▶ [THE TASK]
Exactly repeat all the records below, omitting the images they hold.

────────────────────────────────────────

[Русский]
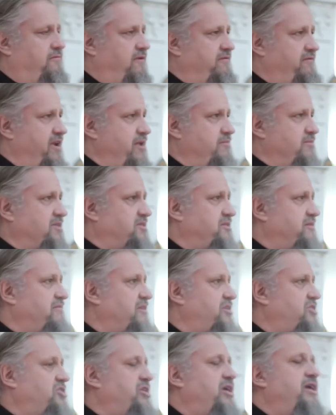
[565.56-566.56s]
Во время
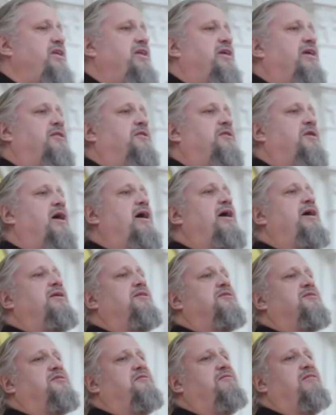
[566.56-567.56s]
совершения
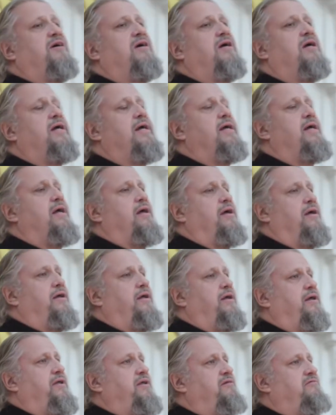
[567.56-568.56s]
таинства
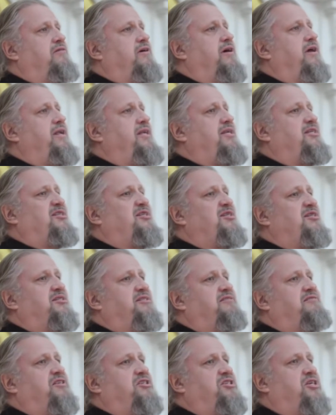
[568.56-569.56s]
э, Евхаристии
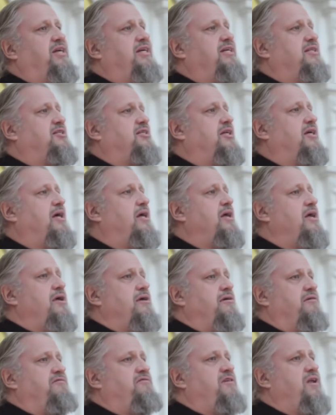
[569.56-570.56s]
совершается
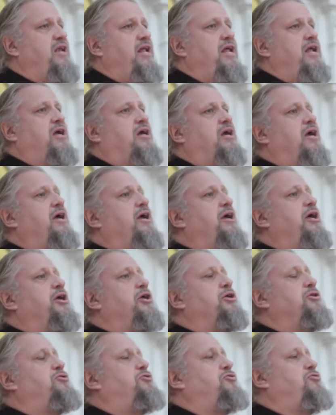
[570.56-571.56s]
великое
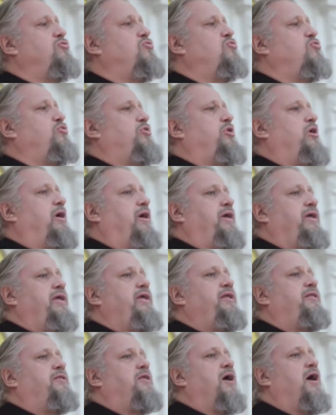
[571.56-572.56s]
чудо
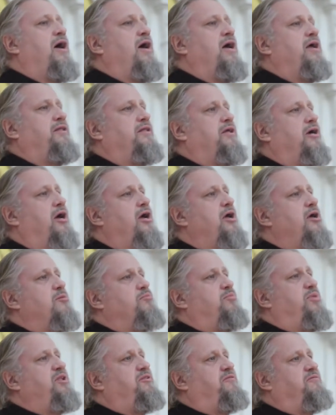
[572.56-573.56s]
и тайна
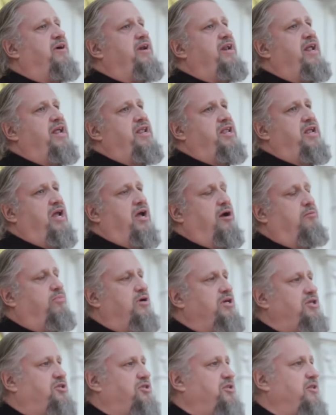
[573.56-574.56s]
притворения
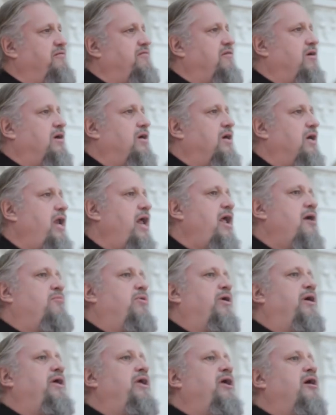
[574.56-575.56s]
обычного
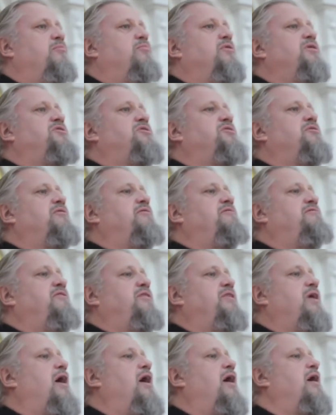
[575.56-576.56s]
хлеба и обычного
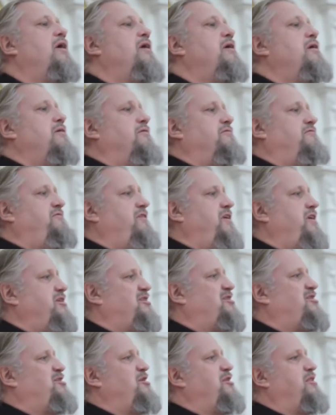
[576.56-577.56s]
вина – в
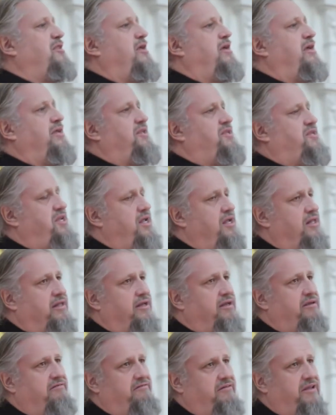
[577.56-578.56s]
истинное
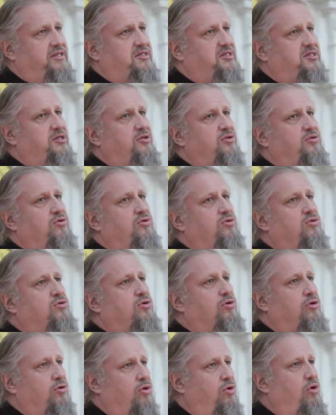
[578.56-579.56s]
тело и в истинную
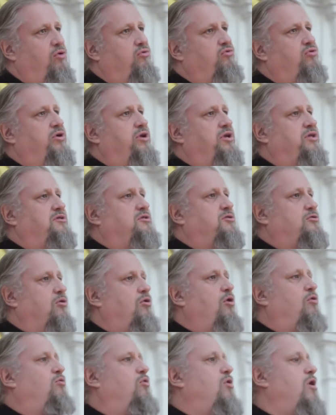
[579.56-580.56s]
кровь
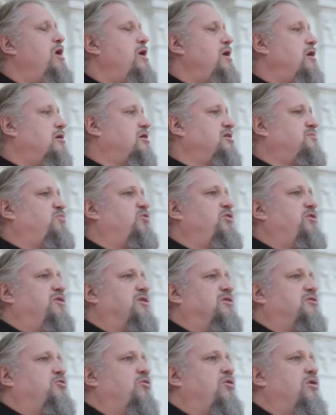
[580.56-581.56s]
Христову. Господь
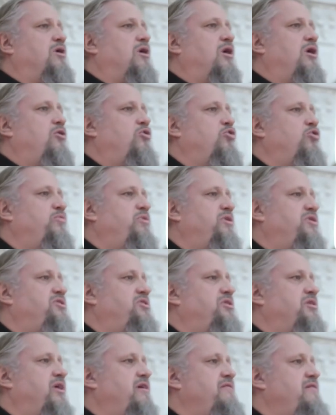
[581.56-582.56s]
настолько любит
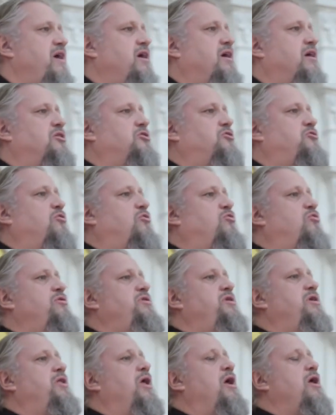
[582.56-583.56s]
человека, что
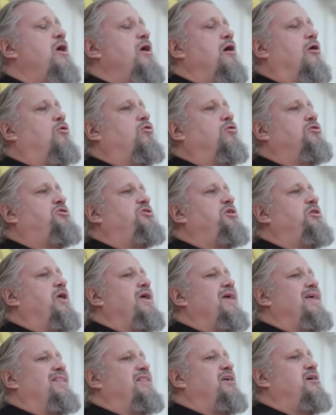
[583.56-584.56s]
ходит,
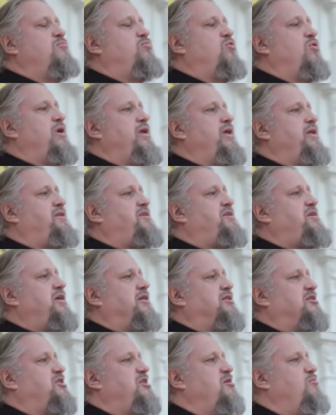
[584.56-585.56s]
хочет наиболее
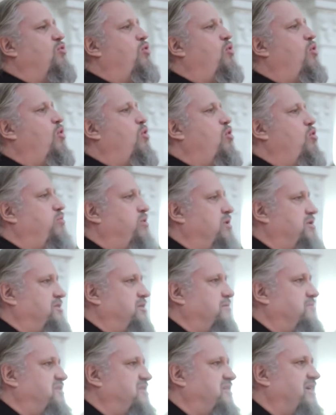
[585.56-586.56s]
тесным
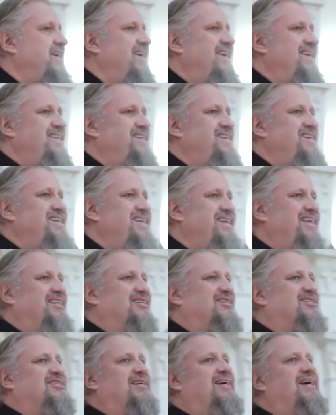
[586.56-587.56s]
образом
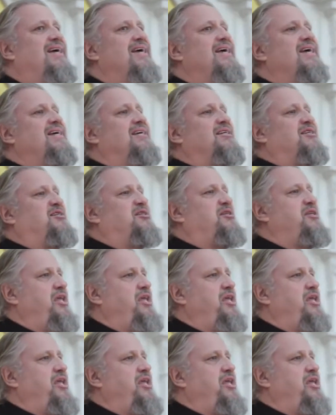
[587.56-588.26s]
соединиться с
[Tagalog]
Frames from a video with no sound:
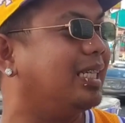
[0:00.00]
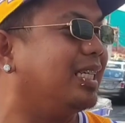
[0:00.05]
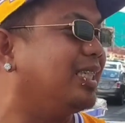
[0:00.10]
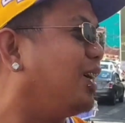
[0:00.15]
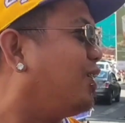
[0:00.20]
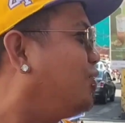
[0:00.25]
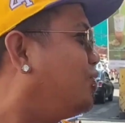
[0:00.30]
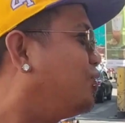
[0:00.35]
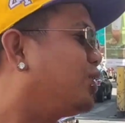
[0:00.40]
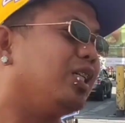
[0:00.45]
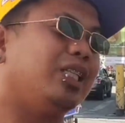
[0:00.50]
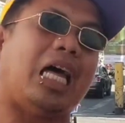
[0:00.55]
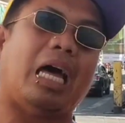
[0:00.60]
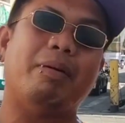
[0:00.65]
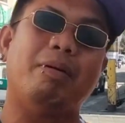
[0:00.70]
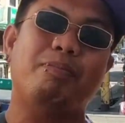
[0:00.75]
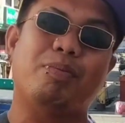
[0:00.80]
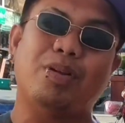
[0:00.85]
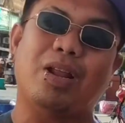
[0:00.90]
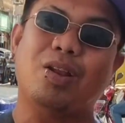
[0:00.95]
Santa Cruz, sa
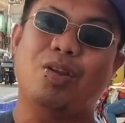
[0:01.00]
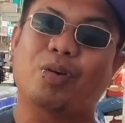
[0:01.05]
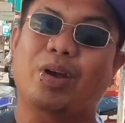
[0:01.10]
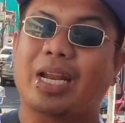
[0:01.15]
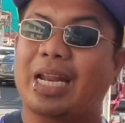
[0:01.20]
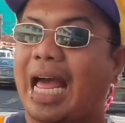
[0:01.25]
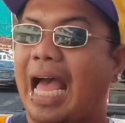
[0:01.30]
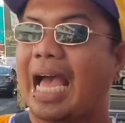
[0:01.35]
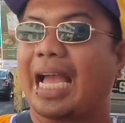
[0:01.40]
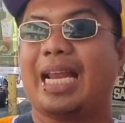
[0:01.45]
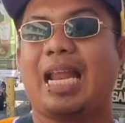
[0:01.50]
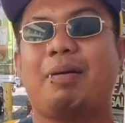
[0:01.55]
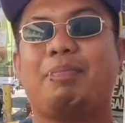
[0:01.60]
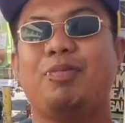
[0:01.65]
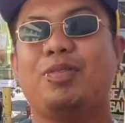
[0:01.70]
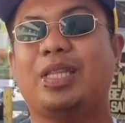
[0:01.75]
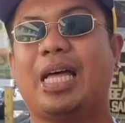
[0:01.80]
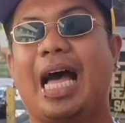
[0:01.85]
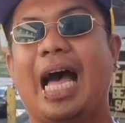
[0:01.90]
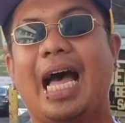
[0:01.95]
dami po ng lugar na aking
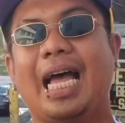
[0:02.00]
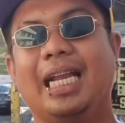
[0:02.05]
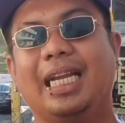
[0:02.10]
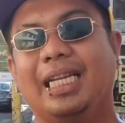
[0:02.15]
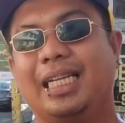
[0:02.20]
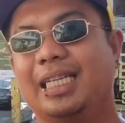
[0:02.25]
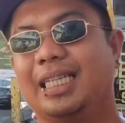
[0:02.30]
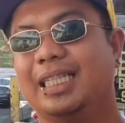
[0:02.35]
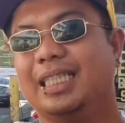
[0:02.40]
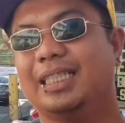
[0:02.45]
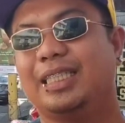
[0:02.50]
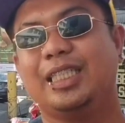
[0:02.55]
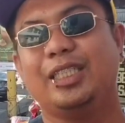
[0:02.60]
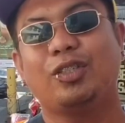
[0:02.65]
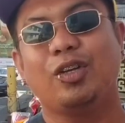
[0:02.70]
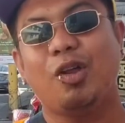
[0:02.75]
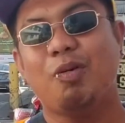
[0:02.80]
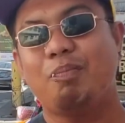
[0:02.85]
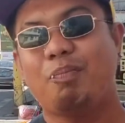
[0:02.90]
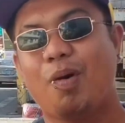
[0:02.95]
napuntahan.
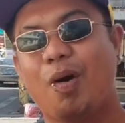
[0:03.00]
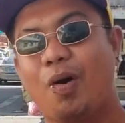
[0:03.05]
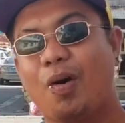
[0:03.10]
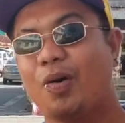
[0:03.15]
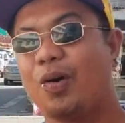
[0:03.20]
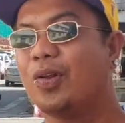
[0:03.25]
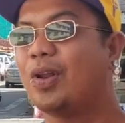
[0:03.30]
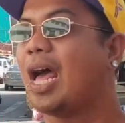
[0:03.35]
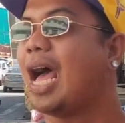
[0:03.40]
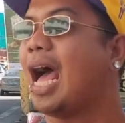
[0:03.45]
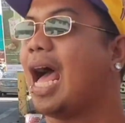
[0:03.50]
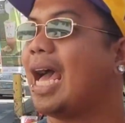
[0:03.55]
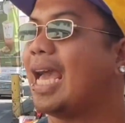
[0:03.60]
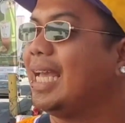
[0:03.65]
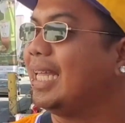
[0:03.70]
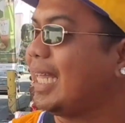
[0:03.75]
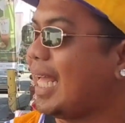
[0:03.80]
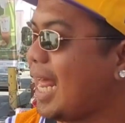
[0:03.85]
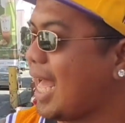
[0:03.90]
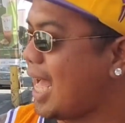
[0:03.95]
Dito lang po ako
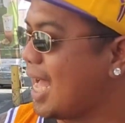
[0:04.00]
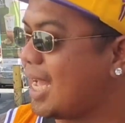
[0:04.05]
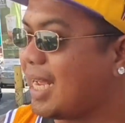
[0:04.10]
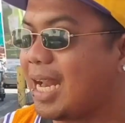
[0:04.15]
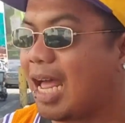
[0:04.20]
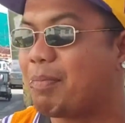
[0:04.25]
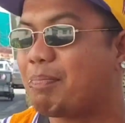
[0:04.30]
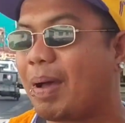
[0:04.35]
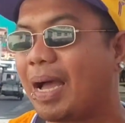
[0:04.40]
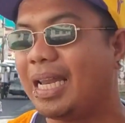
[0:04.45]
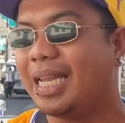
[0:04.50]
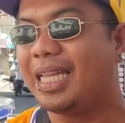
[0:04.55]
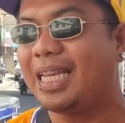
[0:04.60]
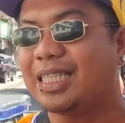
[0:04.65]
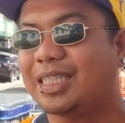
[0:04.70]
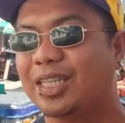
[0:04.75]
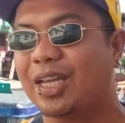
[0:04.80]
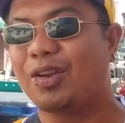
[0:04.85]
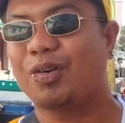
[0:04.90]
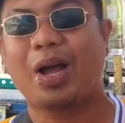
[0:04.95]
nakakita ng
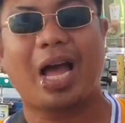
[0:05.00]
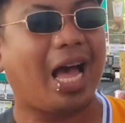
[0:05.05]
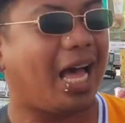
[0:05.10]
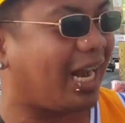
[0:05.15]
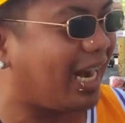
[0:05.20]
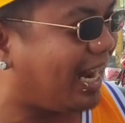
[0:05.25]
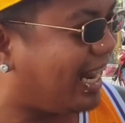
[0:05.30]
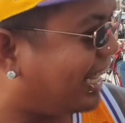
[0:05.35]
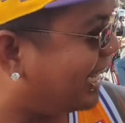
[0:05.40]
napakalinis na lugar.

────────────────────────────────────────

▶ [SOLUTION BELOW]
[Русский]
[565.56-566.56s]
Во время
[566.56-567.56s]
совершения
[567.56-568.56s]
таинства
[568.56-569.56s]
э, Евхаристии
[569.56-570.56s]
совершается
[570.56-571.56s]
великое
[571.56-572.56s]
чудо
[572.56-573.56s]
и тайна
[573.56-574.56s]
притворения
[574.56-575.56s]
обычного
[575.56-576.56s]
хлеба и обычного
[576.56-577.56s]
вина – в
[577.56-578.56s]
истинное
[578.56-579.56s]
тело и в истинную
[579.56-580.56s]
кровь
[580.56-581.56s]
Христову. Господь
[581.56-582.56s]
настолько любит
[582.56-583.56s]
человека, что
[583.56-584.56s]
ходит,
[584.56-585.56s]
хочет наиболее
[585.56-586.56s]
тесным
[586.56-587.56s]
образом
[587.56-588.26s]
соединиться с
[Tagalog]
Frames from a video with no sound:
[0:00.00]
[0:00.05]
[0:00.10]
[0:00.15]
[0:00.20]
[0:00.25]
[0:00.30]
[0:00.35]
[0:00.40]
[0:00.45]
[0:00.50]
[0:00.55]
[0:00.60]
[0:00.65]
[0:00.70]
[0:00.75]
[0:00.80]
[0:00.85]
[0:00.90]
[0:00.95]
Santa Cruz, sa
[0:01.00]
[0:01.05]
[0:01.10]
[0:01.15]
[0:01.20]
[0:01.25]
[0:01.30]
[0:01.35]
[0:01.40]
[0:01.45]
[0:01.50]
[0:01.55]
[0:01.60]
[0:01.65]
[0:01.70]
[0:01.75]
[0:01.80]
[0:01.85]
[0:01.90]
[0:01.95]
dami po ng lugar na aking
[0:02.00]
[0:02.05]
[0:02.10]
[0:02.15]
[0:02.20]
[0:02.25]
[0:02.30]
[0:02.35]
[0:02.40]
[0:02.45]
[0:02.50]
[0:02.55]
[0:02.60]
[0:02.65]
[0:02.70]
[0:02.75]
[0:02.80]
[0:02.85]
[0:02.90]
[0:02.95]
napuntahan.
[0:03.00]
[0:03.05]
[0:03.10]
[0:03.15]
[0:03.20]
[0:03.25]
[0:03.30]
[0:03.35]
[0:03.40]
[0:03.45]
[0:03.50]
[0:03.55]
[0:03.60]
[0:03.65]
[0:03.70]
[0:03.75]
[0:03.80]
[0:03.85]
[0:03.90]
[0:03.95]
Dito lang po ako
[0:04.00]
[0:04.05]
[0:04.10]
[0:04.15]
[0:04.20]
[0:04.25]
[0:04.30]
[0:04.35]
[0:04.40]
[0:04.45]
[0:04.50]
[0:04.55]
[0:04.60]
[0:04.65]
[0:04.70]
[0:04.75]
[0:04.80]
[0:04.85]
[0:04.90]
[0:04.95]
nakakita ng
[0:05.00]
[0:05.05]
[0:05.10]
[0:05.15]
[0:05.20]
[0:05.25]
[0:05.30]
[0:05.35]
[0:05.40]
napakalinis na lugar.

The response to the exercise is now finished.